(Provided information Opens)
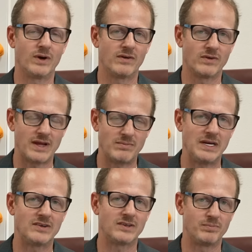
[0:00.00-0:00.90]
whatever that
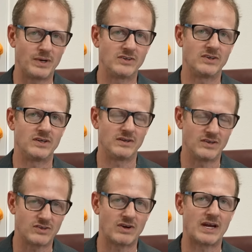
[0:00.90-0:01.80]
meets the budget and
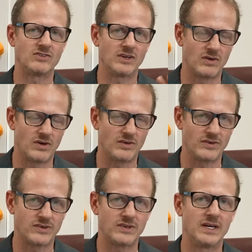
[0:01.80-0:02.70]
the strategy and all
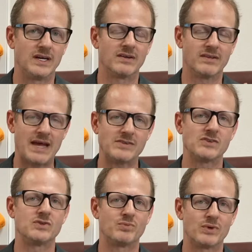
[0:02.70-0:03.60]
those things, that's
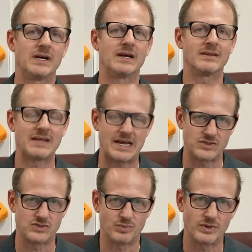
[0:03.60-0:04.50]
what you bring,
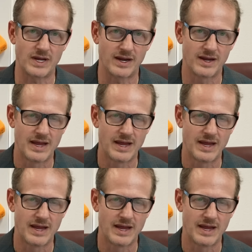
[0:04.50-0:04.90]
that's what you play.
(Provided information Closes)
◆ Exercise instructions
Set down, word for word, the line that holds "[0:00.90-0:01.80]" and all lines after it to the end of the entries above, but not the pictures.

◆ Exercise output
[0:00.90-0:01.80]
meets the budget and
[0:01.80-0:02.70]
the strategy and all
[0:02.70-0:03.60]
those things, that's
[0:03.60-0:04.50]
what you bring,
[0:04.50-0:04.90]
that's what you play.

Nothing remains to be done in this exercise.